Wayne <linuxtwo@gmail.com> put forth on 1/2/2010 1:53 PM:
As soon as you said firewall, I remembered having this problem before. I
had meant to disable the firewall last night when testing the MiFi
connection, but forgot.
First rule of thumb: Network problem? Disable all firewalls before additional
troubleshooting.
I did it just now and was able to ping, finally, 192.168.1 .1. I then
http'ed to it and connected to the Admin page!!! Entered the passwd and
got to the configuration pages.!!! No firewall running but tried to
connect to Google anyway. No Joy. Checked /etc/resolv.conf. The DNS
from the MiFi are not there so replaced one with the mifi dns but no
joy. I still think my routing is incomplete.

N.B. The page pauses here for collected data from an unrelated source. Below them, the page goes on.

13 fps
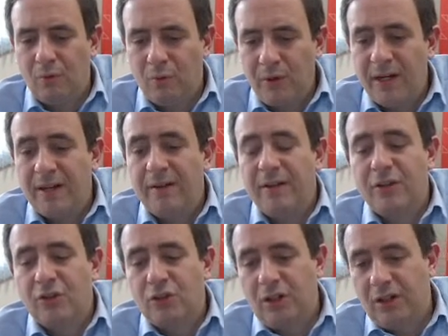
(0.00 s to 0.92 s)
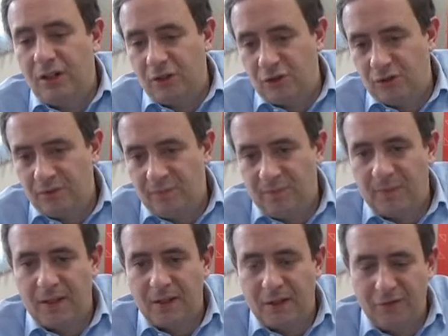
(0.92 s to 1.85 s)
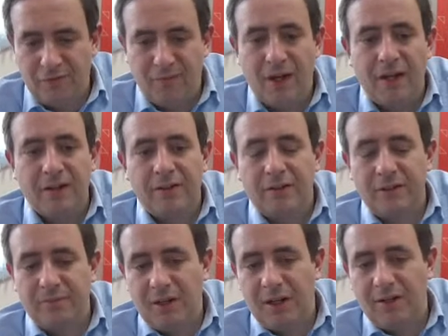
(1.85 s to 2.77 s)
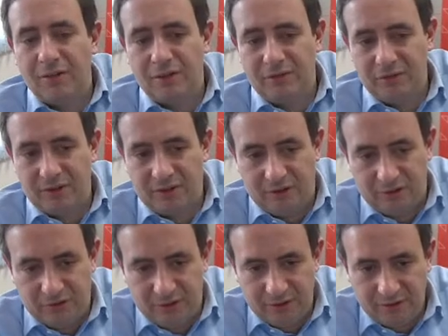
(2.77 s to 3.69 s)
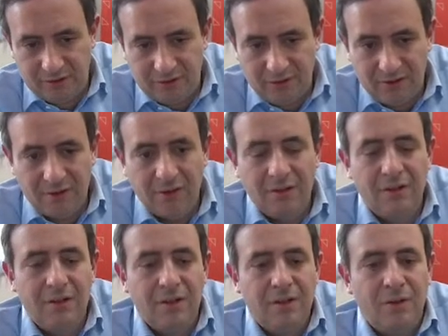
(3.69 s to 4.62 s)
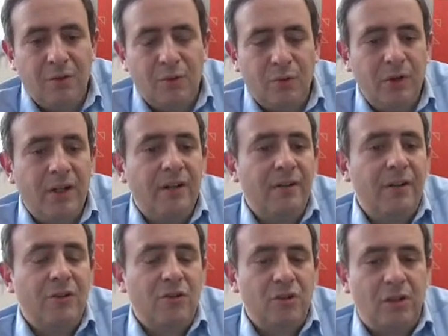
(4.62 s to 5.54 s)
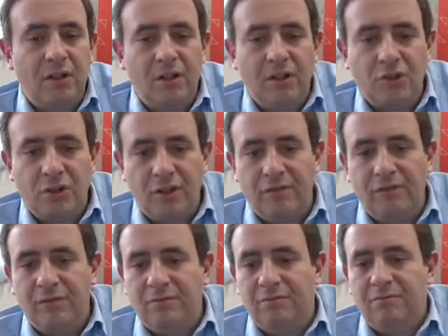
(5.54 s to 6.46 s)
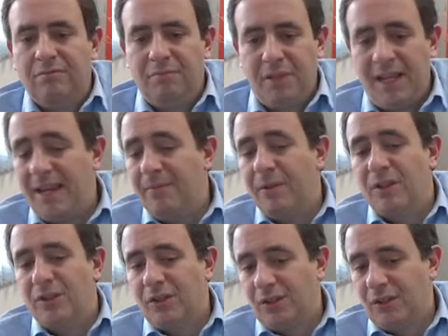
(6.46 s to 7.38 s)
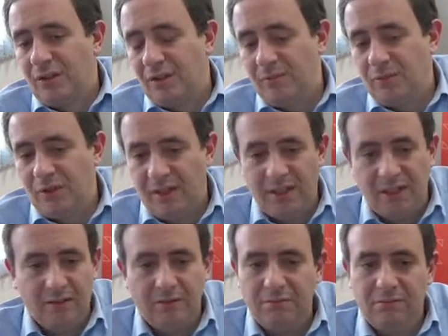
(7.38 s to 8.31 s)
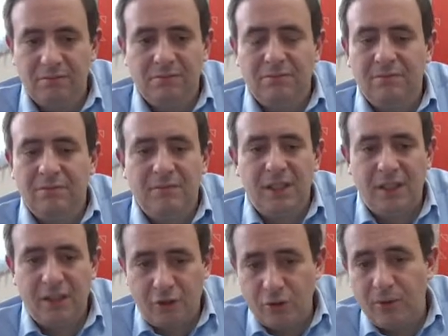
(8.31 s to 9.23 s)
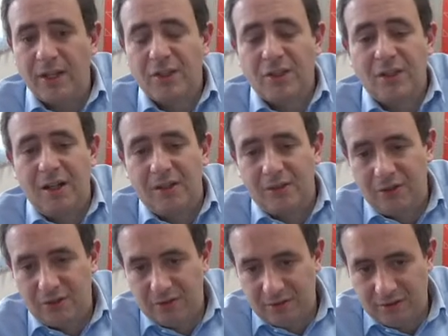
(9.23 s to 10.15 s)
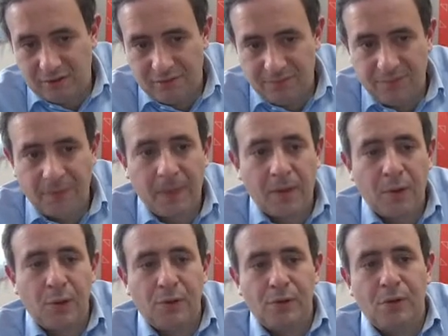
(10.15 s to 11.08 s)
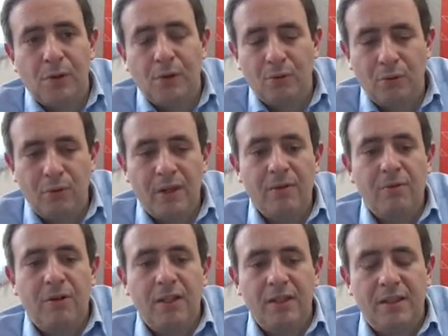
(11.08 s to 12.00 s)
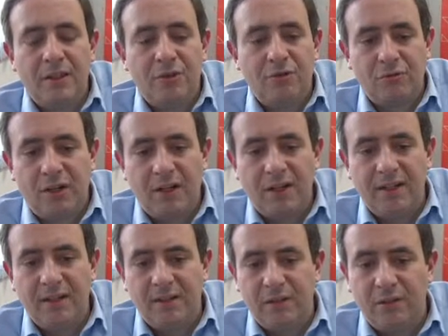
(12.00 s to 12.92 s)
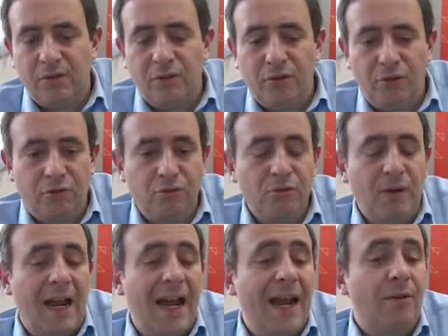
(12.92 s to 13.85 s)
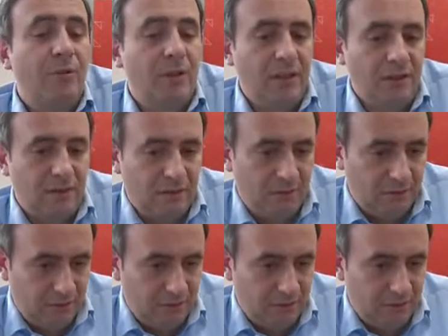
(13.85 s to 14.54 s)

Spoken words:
We're in charge of monetary policy for the country. We're in charge of payment systems in US dollars. We want this running through our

Can you ping any real addresses outside of 192.168.1.x? Try 65.41.216.221. If
you can ping that then your only remaining issue is DNS resolution. Try pinging
www.google.com. Packet timeout and no DNS will return different errors.
I checked the firewall script (firehol) and found an obvious error. As I
have been using modems I had ehol) and found an obvious error. I've
been using modems so I had PUBLIC_MYIF="ppp+". Changed it to
PUBLIC_MYIF="ath0", started the firewall, ran iptbles -S, tried to
connect, No, so ran iptables -F, tried to connect, no, do stopped the
firewall and connected to the admin page, but not to the internet.
I bet you have spent, and will spend, more time in your life screwing with
firewall problems on Linux desktop machines that you ever would fixing an
unfirewalled Linux machine that was compromised at the network layer, which is
the only thing packet firewalls prevent. This scenario is true for the vast
majority of desktop Linux users: packet firewalls cause more user problems than
they prevent.
I have seen that. Not to long ago either. I fixed it but can't
remember what I did. I 'think' it was due to an incorrect routing table
or the firewall though
You fixed it unknowingly by changing your iptables rules through firehol.
Do yourself a huge favor. Once you get the dns/routing table issues fixed, turn
off packet firewalling, permanently, or learn to use it correctly.